Anyway, I found Scott's post interesting because it talks about the influence of environmental factors on the crime rate, such as lead:

Anyone reading this blog probably already knows that lead is very strongly suspected of causing crime. A generation after gasoline was leaded, crime increased by a factor of four; a generation after lead was banned from gasoline, crime decreased by a factor of four. Levels of automobile lead emissions were found to explain 90% of the variability in violent crime in America. States that banned lead more quickly saw crime drop more quickly. Neighborhoods with higher lead levels consistently had higher crime rates. Blood lead levels show a marked inverse correlation with IQ, and a marked direct correlation with criminal history, even when plausible confounders are taken into account.
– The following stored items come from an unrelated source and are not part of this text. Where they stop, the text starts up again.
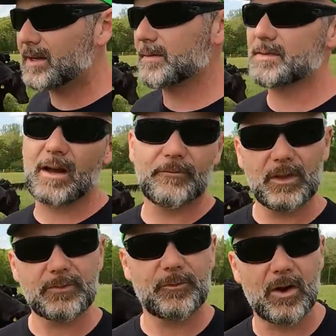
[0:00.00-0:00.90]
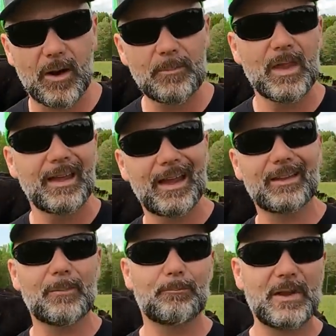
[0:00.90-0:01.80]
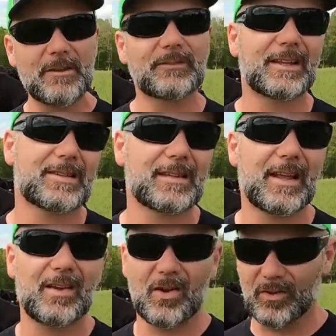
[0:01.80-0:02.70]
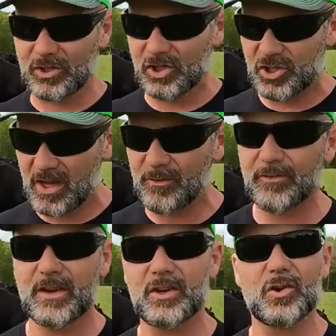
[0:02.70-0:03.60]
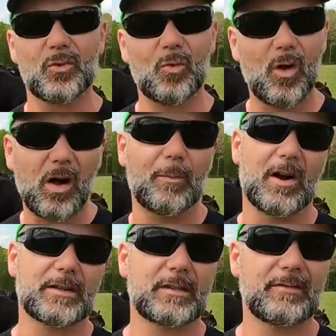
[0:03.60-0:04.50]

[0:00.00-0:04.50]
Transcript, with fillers: that comes off this farm and the beef that's on the shelf in your Walmart.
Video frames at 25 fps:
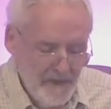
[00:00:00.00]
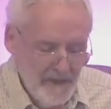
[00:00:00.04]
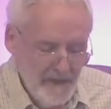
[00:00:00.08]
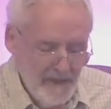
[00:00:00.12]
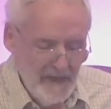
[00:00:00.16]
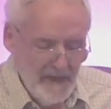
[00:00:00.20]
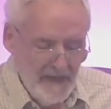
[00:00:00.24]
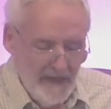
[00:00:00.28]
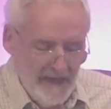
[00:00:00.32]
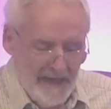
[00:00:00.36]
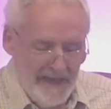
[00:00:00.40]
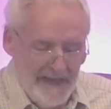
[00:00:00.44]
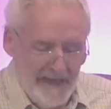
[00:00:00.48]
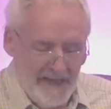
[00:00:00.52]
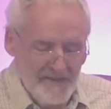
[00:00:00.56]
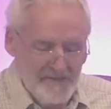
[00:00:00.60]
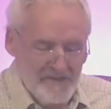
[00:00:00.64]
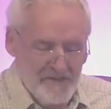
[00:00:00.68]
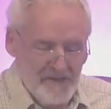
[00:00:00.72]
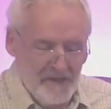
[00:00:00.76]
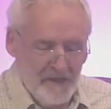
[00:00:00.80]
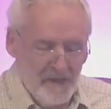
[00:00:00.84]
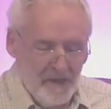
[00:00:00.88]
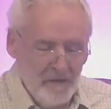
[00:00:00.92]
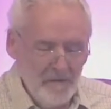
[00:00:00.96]
He is
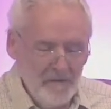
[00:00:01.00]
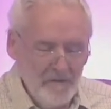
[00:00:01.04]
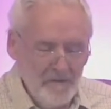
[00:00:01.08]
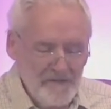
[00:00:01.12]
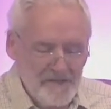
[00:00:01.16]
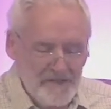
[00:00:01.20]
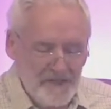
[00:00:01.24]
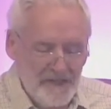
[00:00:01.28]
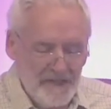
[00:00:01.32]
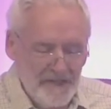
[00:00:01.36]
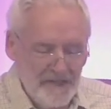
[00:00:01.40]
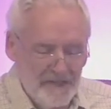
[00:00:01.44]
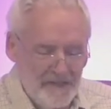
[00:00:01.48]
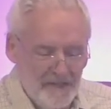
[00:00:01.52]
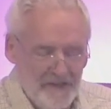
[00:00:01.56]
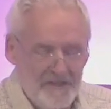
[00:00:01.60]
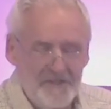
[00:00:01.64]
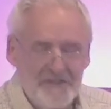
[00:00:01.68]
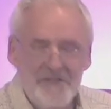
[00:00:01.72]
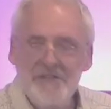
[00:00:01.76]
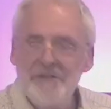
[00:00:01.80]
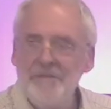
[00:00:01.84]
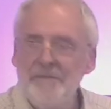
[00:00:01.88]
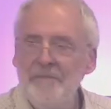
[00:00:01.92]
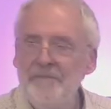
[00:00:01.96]
alongside us,
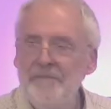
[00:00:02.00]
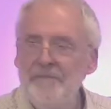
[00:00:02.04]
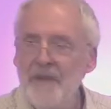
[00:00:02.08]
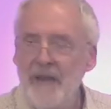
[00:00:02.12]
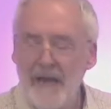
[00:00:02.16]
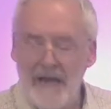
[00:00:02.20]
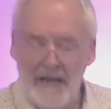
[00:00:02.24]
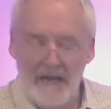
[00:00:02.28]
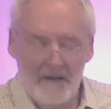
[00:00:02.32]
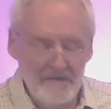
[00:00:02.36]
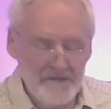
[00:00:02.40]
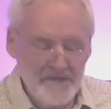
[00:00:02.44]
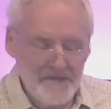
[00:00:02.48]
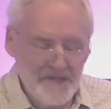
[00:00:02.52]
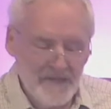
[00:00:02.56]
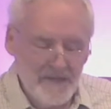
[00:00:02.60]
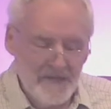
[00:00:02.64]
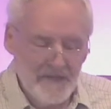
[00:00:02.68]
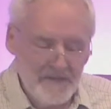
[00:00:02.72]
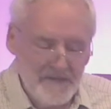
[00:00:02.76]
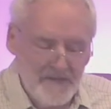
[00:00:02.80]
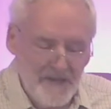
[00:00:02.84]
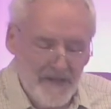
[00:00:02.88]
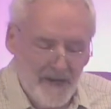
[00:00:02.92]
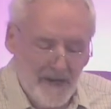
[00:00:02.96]
outside
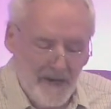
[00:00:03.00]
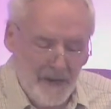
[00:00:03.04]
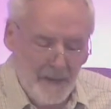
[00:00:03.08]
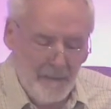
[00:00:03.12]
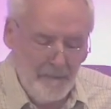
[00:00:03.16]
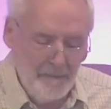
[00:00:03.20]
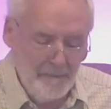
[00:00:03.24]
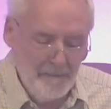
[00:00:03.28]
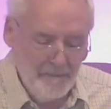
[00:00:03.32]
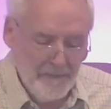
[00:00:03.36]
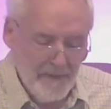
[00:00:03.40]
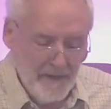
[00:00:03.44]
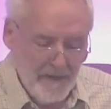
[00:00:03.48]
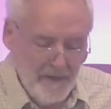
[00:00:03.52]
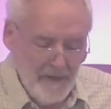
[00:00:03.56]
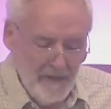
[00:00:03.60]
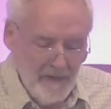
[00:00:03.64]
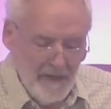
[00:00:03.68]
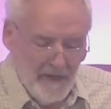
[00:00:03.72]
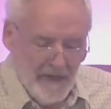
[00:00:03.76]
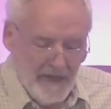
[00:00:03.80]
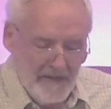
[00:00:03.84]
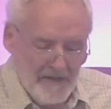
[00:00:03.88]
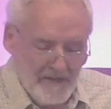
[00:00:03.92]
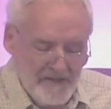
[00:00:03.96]
time,
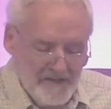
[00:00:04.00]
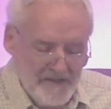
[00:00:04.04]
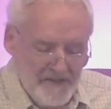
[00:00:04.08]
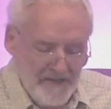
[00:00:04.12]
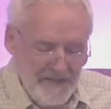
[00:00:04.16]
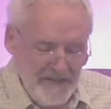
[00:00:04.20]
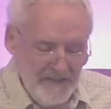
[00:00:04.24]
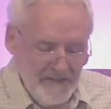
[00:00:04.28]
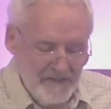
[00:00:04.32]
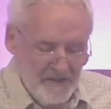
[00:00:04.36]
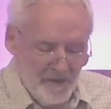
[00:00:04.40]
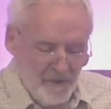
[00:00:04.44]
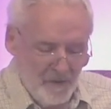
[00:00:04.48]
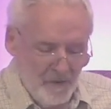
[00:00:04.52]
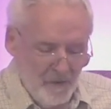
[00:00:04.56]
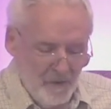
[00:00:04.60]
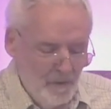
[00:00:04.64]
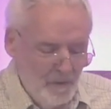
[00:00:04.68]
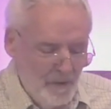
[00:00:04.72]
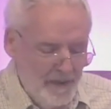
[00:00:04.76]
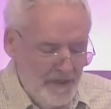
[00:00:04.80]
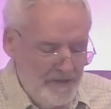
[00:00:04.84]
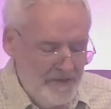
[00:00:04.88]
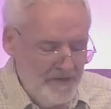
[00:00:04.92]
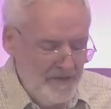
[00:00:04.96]
and sees all we
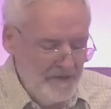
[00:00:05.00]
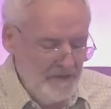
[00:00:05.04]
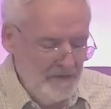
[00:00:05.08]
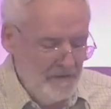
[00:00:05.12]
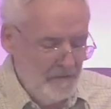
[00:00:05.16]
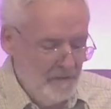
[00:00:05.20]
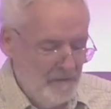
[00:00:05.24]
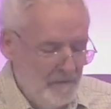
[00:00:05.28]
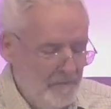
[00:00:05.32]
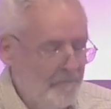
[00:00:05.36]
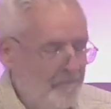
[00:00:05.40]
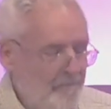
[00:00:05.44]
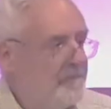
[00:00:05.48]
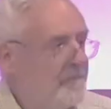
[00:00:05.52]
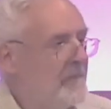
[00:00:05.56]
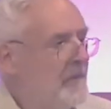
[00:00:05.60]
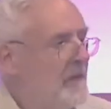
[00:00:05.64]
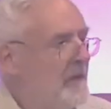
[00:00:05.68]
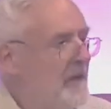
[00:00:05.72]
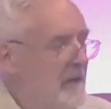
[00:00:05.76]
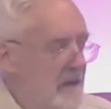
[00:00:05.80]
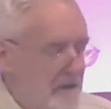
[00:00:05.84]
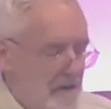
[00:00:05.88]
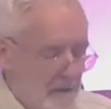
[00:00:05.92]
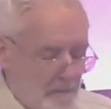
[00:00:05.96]
do,
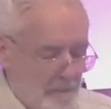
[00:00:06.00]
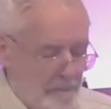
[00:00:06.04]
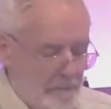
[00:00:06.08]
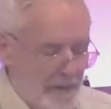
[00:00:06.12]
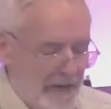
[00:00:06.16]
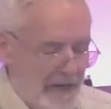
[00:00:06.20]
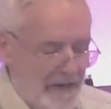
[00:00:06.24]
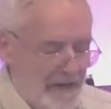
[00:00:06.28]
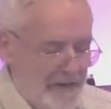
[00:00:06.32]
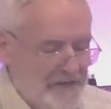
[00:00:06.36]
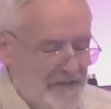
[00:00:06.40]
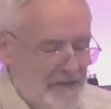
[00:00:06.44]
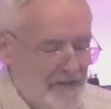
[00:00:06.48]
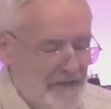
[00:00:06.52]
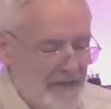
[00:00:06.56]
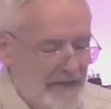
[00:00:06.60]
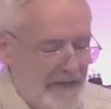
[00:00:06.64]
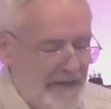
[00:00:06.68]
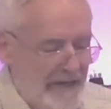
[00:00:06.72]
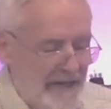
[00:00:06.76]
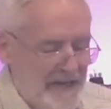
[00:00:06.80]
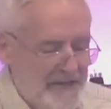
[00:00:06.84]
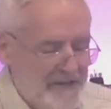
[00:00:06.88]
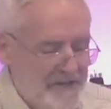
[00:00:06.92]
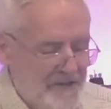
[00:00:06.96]
but he
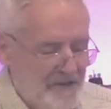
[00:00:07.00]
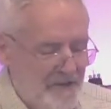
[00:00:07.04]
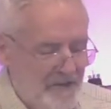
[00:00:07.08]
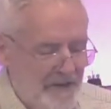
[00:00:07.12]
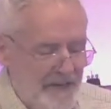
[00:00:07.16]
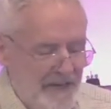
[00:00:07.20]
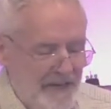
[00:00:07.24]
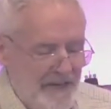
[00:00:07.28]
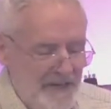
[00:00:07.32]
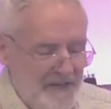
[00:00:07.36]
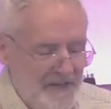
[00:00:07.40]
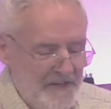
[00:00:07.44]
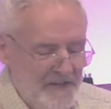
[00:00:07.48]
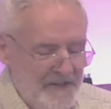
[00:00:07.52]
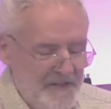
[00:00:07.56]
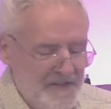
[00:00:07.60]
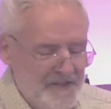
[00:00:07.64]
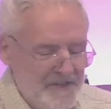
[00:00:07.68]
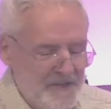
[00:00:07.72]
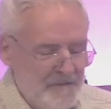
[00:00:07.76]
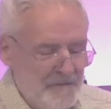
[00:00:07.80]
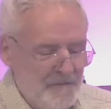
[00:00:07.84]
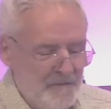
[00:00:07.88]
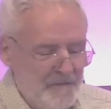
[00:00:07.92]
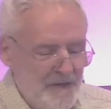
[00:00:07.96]
has created us
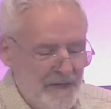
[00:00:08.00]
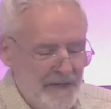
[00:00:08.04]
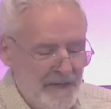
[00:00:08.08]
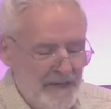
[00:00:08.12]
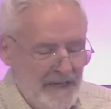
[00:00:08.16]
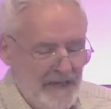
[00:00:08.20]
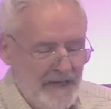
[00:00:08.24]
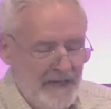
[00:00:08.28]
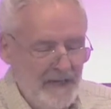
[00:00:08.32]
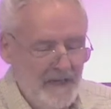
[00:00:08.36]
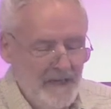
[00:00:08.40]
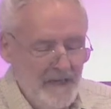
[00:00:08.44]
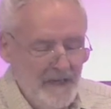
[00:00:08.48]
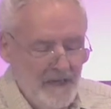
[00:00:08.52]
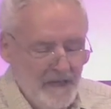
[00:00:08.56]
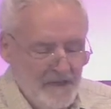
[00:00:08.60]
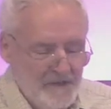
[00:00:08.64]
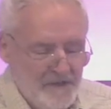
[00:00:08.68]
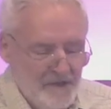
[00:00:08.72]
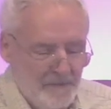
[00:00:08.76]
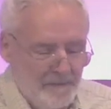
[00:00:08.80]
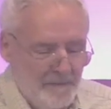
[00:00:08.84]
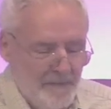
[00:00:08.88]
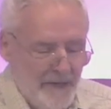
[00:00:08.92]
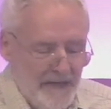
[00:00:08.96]
free to
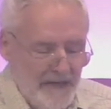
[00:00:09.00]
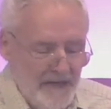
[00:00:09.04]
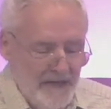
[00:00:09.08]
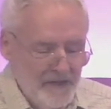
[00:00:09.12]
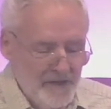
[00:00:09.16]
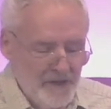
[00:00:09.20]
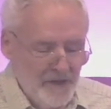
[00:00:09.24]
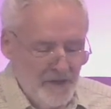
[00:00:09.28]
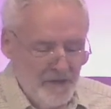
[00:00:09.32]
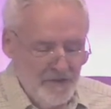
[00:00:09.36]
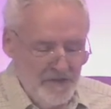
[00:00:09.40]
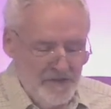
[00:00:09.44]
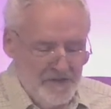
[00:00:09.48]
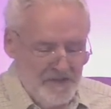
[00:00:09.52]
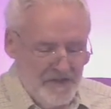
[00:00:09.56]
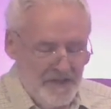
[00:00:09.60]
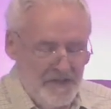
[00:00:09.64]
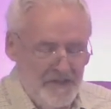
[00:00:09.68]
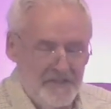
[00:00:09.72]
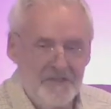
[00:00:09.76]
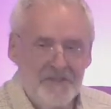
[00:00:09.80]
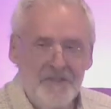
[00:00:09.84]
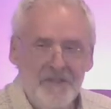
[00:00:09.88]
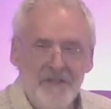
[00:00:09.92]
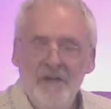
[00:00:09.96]
make choices
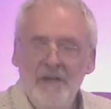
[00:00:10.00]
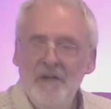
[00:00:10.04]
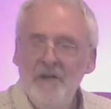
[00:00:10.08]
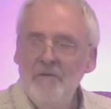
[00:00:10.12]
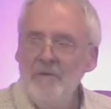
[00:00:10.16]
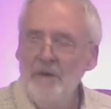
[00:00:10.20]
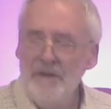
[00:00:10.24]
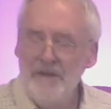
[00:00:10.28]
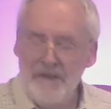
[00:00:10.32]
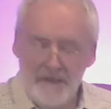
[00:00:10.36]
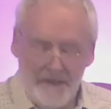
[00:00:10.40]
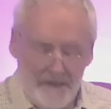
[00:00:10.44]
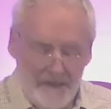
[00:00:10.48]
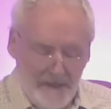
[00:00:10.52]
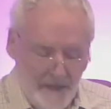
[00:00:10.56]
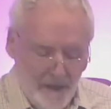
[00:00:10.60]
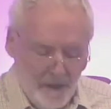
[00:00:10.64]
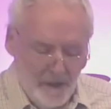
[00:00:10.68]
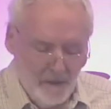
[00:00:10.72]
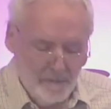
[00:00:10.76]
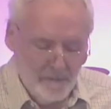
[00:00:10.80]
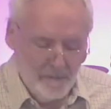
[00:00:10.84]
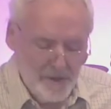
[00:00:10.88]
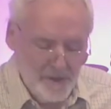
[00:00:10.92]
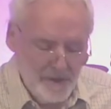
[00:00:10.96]
within the
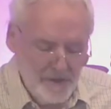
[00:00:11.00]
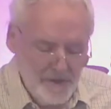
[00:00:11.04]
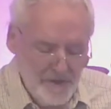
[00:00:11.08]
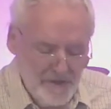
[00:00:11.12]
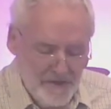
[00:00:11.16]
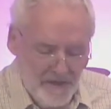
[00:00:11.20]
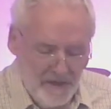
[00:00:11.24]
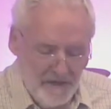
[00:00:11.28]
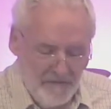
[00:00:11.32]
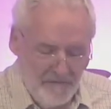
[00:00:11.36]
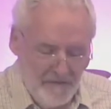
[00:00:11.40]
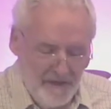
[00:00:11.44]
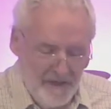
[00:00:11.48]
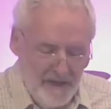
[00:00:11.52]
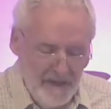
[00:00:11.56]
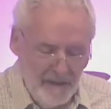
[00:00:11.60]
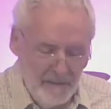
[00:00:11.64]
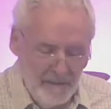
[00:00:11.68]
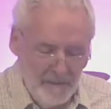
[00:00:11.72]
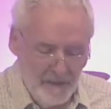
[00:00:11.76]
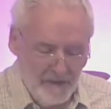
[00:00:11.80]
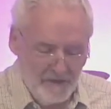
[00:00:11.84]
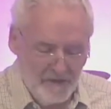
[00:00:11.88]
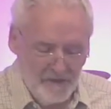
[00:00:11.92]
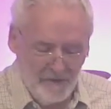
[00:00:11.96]
options available
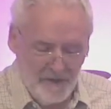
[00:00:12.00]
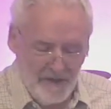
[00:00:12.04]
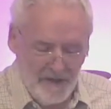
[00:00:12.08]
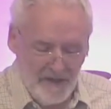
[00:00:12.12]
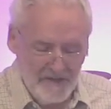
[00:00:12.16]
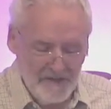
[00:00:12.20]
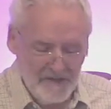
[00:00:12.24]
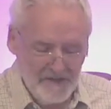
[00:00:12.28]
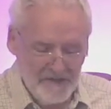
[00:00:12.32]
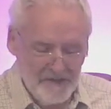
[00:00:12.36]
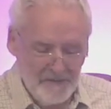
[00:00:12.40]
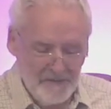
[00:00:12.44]
to us,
And neuroscientists have known for decades that lead damages parts of the brain normally involved in good decision-making and in impulse control.
There's also the Omega-6/Omega-3 ratio which was pretty surprising as well:

Omega-3 and omega-6 fatty acids are important for cell membrane fluidity, especially in the brain where they affect neurotransmitter receptors and other neural functions. If there are the wrong amounts of them, this would very plausibly derange various cognitive functions.

So let’s look at Joseph Hibbeln’s paper Seafood Consumption and Homicide Mortality.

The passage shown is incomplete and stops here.